Grief and love (Book tag)
Benjamin tagged me in a game with the following rules:
1. Pick up the nearest book (of at least 123 pages).Here is my quote, see if you can guess the author:
2. Open the book to page 123.
3. Find the fifth sentence.
4. Post the next three sentences.
5. Tag five other people.
"The person who mourns deeply has loved greatly. The person who cannot mourn has never loved. It is true that at the present time and in our present culture we are so conditioned that we want to have happiness without pain, and love without grief. We flee the grief and seek a painless happiness. What is on offer in modern society, culturally and medically, is designed to meet this personal wish. But if it is true that mourning is not the farewell to love but love's reverse side, then we can explore the mystery of mourning without fear, and surrender ourselves to mourning without being afraid of losing ourselves."I included a few extra sentences at the start so that it made more sense, but I think it is quite a typical quote from this author, who is no stranger to this blog.
Having enjoyed that so much, I thought I'd try it again with the second closest book at hand. Again, I scored a very typical point from a much imitated and much parodied author.
"All this leads in conclusion to the area that, it seems to me, is just as vital a part of the contemporary christological task as learning to speak truly about the earthly Jesus and his sense of vocation. We must learn to speak biblically, in the light of this Jesus, about the identity of the one true God. There can be no more central task within our learning to follow Jesus and to transform our world with his gospel."I was then about to try it with the third closest book, the Concise OED, but it came out at the entry on "behave", so I thought I'd better get back to work.
I tag Justin, Rory, Rev Sam, Meredith and æ (and you, if you feel like it).
Twelve points for the first to correctly guess either of the authors; twenty if you can pick the book.
19 comments:
Erm... C.S. Lewis and Karl Barth?
No and no - good guesses though. I can see how each could have said by them (and they are both regular guests here).
My semi-random guesses are Moltmann and Tom Wright. Someone has to rule them out, don't they?
Rowan Williams (for the second one)?
Sorry, the last anonymous was Macrina ... that's not that much less anonymoust. I will one of these days get a blog.
I'd have said the first one was more like Rowan, but I don't really have a clue.

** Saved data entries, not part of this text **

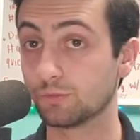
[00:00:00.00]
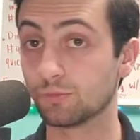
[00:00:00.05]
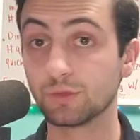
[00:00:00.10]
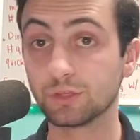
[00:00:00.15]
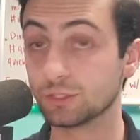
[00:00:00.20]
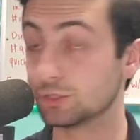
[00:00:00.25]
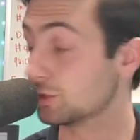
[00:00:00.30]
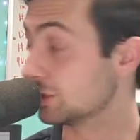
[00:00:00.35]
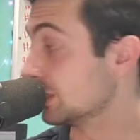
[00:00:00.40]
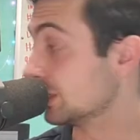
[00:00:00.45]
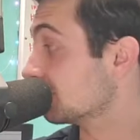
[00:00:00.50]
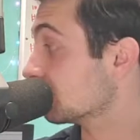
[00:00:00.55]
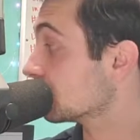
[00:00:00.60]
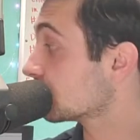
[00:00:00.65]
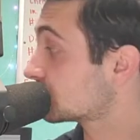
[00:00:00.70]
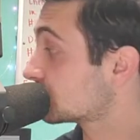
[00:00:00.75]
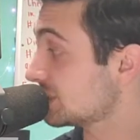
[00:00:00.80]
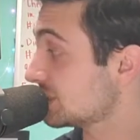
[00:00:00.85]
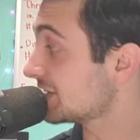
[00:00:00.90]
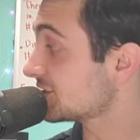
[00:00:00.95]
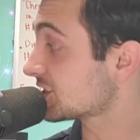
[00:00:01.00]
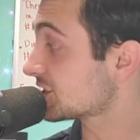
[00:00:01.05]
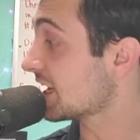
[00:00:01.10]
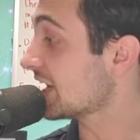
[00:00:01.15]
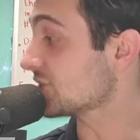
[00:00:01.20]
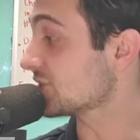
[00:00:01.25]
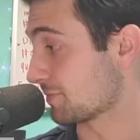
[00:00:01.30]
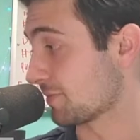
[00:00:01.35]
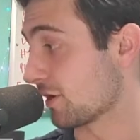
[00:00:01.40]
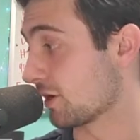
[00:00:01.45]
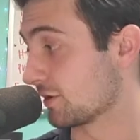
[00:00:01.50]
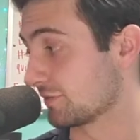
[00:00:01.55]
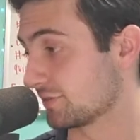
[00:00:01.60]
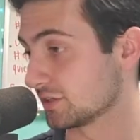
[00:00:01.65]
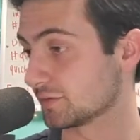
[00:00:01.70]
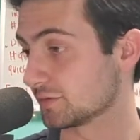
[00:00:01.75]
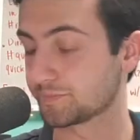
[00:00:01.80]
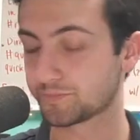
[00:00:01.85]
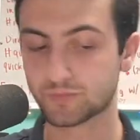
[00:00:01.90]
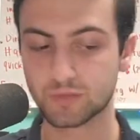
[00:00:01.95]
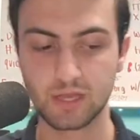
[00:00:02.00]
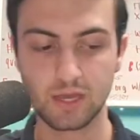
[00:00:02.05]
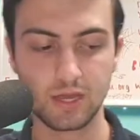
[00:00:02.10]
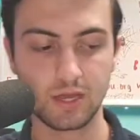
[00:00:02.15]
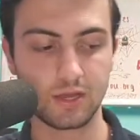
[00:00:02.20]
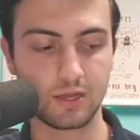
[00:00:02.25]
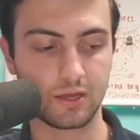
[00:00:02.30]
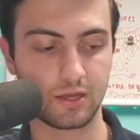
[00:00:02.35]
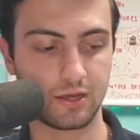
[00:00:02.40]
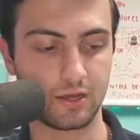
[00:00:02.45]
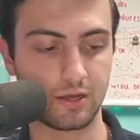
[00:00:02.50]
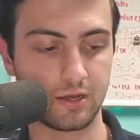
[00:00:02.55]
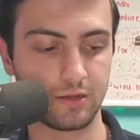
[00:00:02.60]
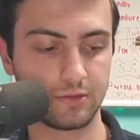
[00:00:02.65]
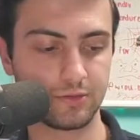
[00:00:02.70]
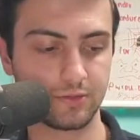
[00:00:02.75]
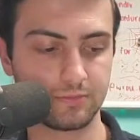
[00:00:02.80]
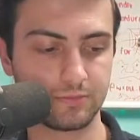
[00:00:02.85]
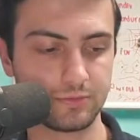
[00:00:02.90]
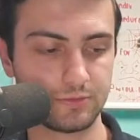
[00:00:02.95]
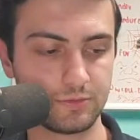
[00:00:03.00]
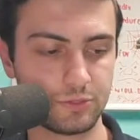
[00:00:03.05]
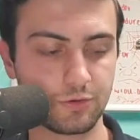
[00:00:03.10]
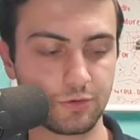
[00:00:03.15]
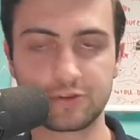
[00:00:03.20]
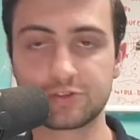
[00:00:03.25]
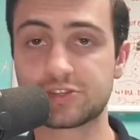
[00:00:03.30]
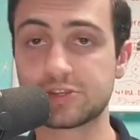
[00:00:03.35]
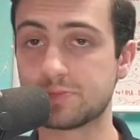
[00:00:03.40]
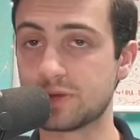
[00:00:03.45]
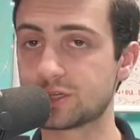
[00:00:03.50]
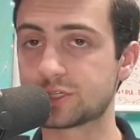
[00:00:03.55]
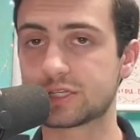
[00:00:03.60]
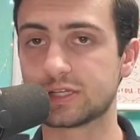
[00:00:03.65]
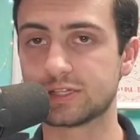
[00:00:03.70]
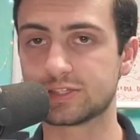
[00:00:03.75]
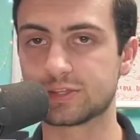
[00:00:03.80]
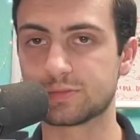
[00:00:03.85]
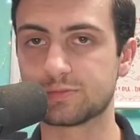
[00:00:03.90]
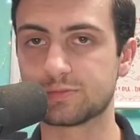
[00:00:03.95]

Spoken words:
you can even look to the education part of it. University of Michigan has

Thanks for the tag, which I've picked up.
My Guesses:
db hart- 'mystery' seems like his word
nt wright- 'vocation' is his word
Sorry everyone, Anthony has done it again on both counts and gets twenty-four points. I'll now rule him out for also getting the books, which are worth twenty each.
Anthony: if there were a theological Sale of the Century you'd be a rich man! :-)
OK. The nearest book to me sitting here on the couch is my kid's "The BIG PICTURE Bible Story Book". Page 123 is the story of the Exodus. However, the page does not have 5 sentences in it!
So, sitting at my desk -- I have a number of contenders for closest, but the most interesting is the Gulag Archipelago. Solzhenitsyn describing interrogation in Soviet Russia. I'll write the first five sentences for context. The three sentences are in bold:
"Article 111: The interrogator is obliged to establish clearly all the relevant facts, both those tending towards acquittal and any which might lesson the accused's measure of guilt"
But it was I who helped establish Soviet Power in October! It was I who shot Kolchak! I took part in the dispossession of the kulaks! I saved the state tens million rubles in lowered production costs! I was wounded twice in war! I have three orders and decorations.
"You're not being tried for that!" History... the bared teeth of the interrogator: "Whatever good you may have done has nothing to do with this case."
Hi Byron,
I had just put up a post saying that I was going to be out of the blogging game for a few weeks, but then popped over your way and discovered your invitation. Cheers.
I will probably do this on my blog when I re-emerge (and play by the rules by tagging 5 others etc.) But in the meantime I dutifully grabbed the nearest book, and found this:
"It centred on the humanities, its guiding ethos being to transmit a general culture and develop mental excellent. As its full bourgeois form developed during the nineteenth century, the professional schools—notably, law, medicine, and engineering—gained in importance. Napoleon himself had already established the training of engineers for his own military purposes."
Should I leave it for a couple of days and see if people can guess? HInt: The author recently published a book on Mark's gospel.
Oops. I have misunderstood the rules of a meme...
This is fun! I've replied.
I'll have a crack at the books.
The first was was:
In the End, the Beginning: The Life of Hope
The second one was:
Simply Christian
Welcome back into the game!
And twenty points for the first book, though not the second.
With that, you jump back into third place - though be warned, Moffitt has opened up quite a sizable gap over the last couple of days.
And his guesses keep pouring in - another one just as I've been writing these...
The Challenge of Jesus?
I'm fairly sure it was, though don't have a copy with me at the moment to check. I'm happy to give you the points based on my (slightly uncertain) memory.
It was actually on page 92 in my edition, but I've got the quote in front of me right now.